Of course, before Birds of Prey was even released, it was revealed that John Wick‘s Chad Stahelski was helming reshoots designed to punch up the quality of the action, and the longtime stunt choreographer turned acclaimed filmmaker’s fingerprints are very much noticeable in several of the set pieces. Still, though Harley Quinn’s solo movie isn’t the worst entry in the shared universe, it just didn’t seem to tick a lot of boxes for most fans.

In a recent interview, Yan opened up about making the pic and admitted that she didn’t have much say in the final edit, with the majority of the creative decisions being taken by the Warner Bros. hierarchy, which shouldn’t come as a surprise to anyone familiar with how Suicide Squad and Justice League turned out.

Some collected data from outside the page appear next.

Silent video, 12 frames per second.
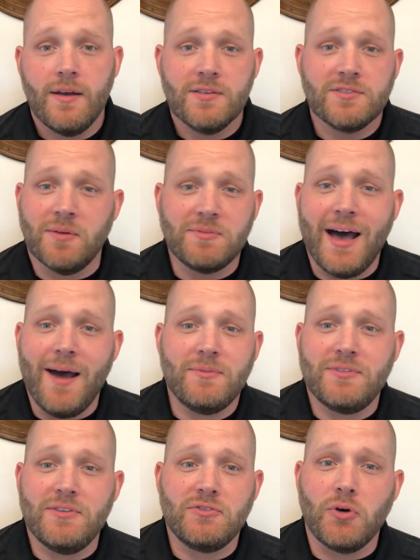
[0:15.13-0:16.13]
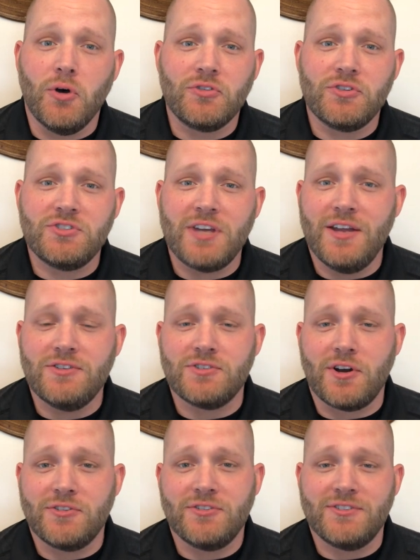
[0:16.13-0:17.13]
Sometimes these goals and changes
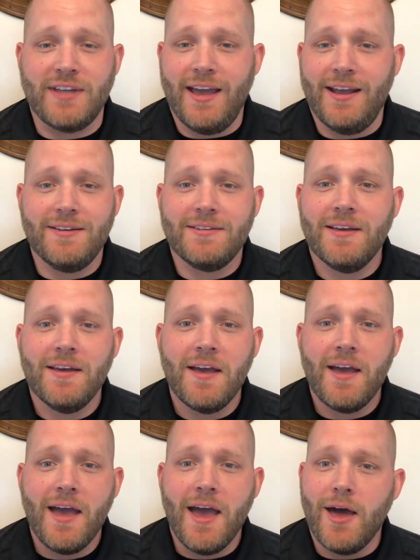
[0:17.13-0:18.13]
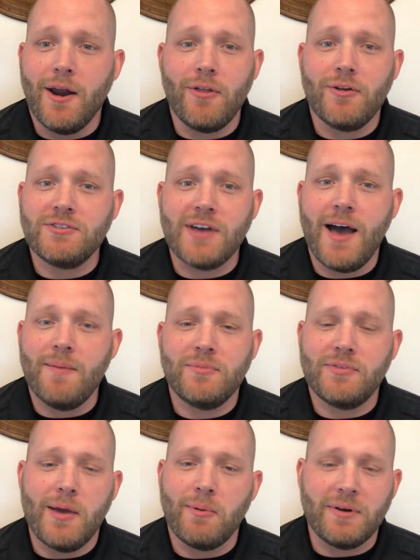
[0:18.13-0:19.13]
are sustained, and other times
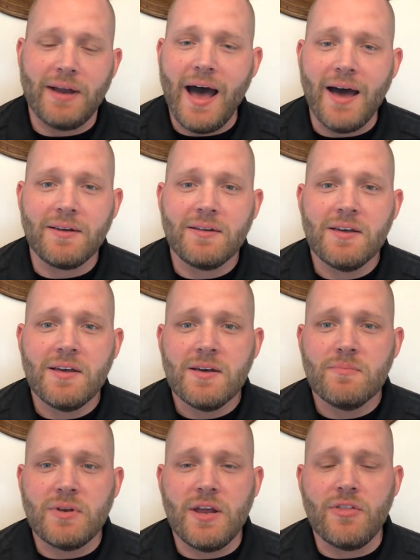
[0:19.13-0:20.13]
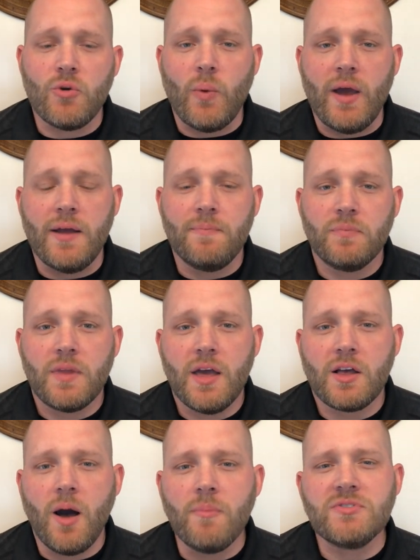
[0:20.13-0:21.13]
they were not. But either way,
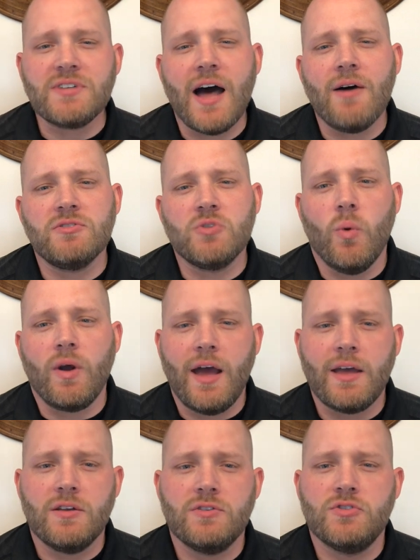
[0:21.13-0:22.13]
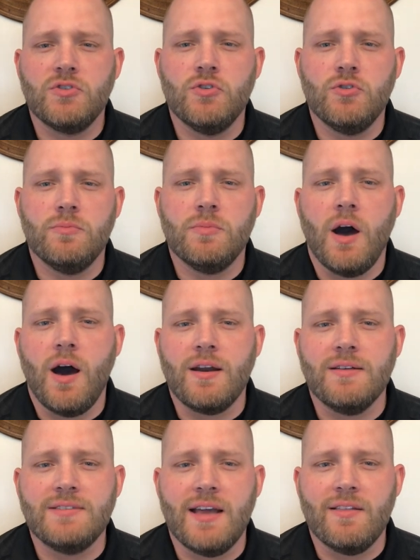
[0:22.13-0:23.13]
it comes down to what I consume on
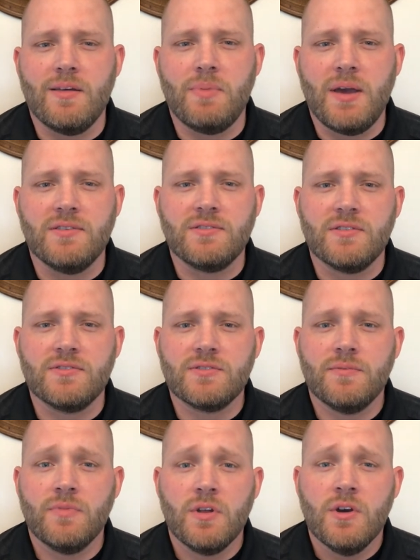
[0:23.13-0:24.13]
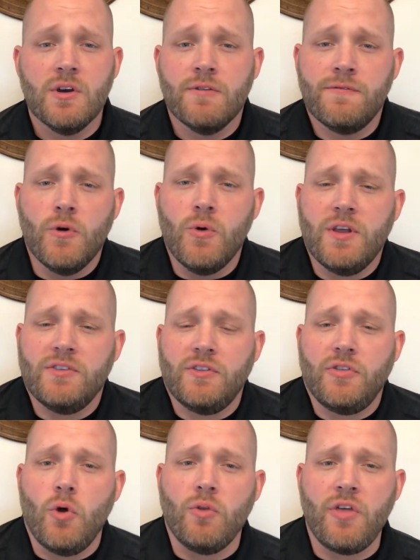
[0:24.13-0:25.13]
a daily basis. Food isn't
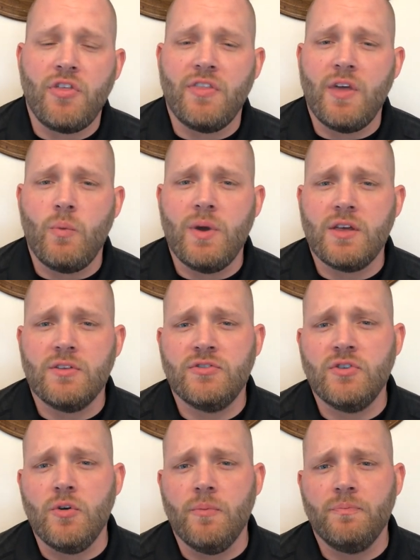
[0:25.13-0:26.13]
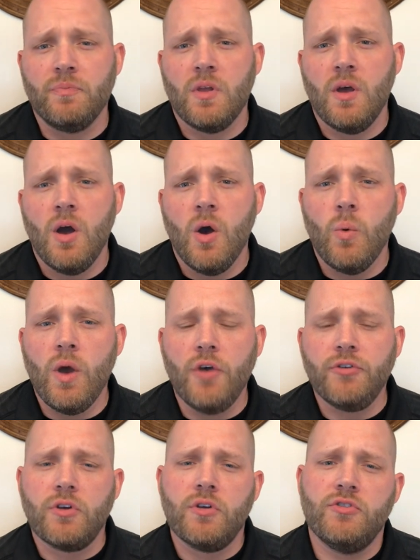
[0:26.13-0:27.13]
the only thing that we consume. We
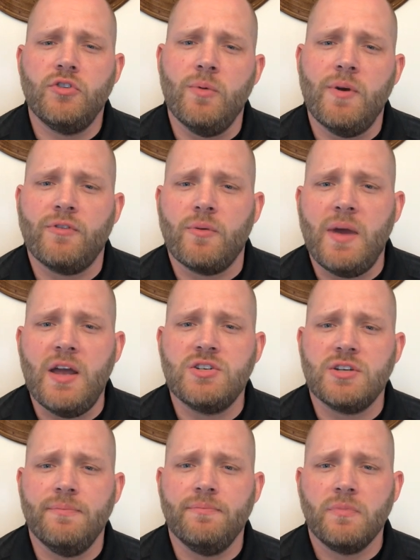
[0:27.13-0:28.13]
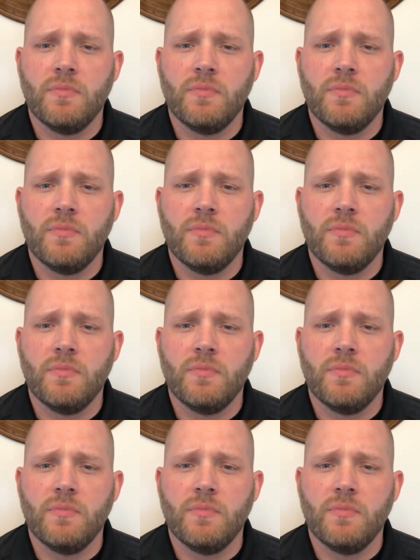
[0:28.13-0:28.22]
also consume information.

“I think when you’re dealing with a budget like Birds of Prey had and the sort of pressures of a studio, especially a studio that is undergoing a lot of change, inevitably you end up having to compromise and fight for stuff. And you win some and you lose a lot. It’s just kind of how it is. I would have loved to have more control over the edit. But that’s just kind of how it is. I don’t know if there’s a Cathy Yan cut out there, but I think for any filmmaker, all of us are in it because we want to express ourselves as wholly as possible. And to match what you ultimately see on screen with what’s in our head.”

Yan isn’t blaming the studio, though, and she’s smart enough to know that these things happen when a relatively untested director is handed $100 million to deliver a superhero blockbuster like Birds of Prey, especially when WB have so much history when it comes to meddling in the affairs of the DCEU.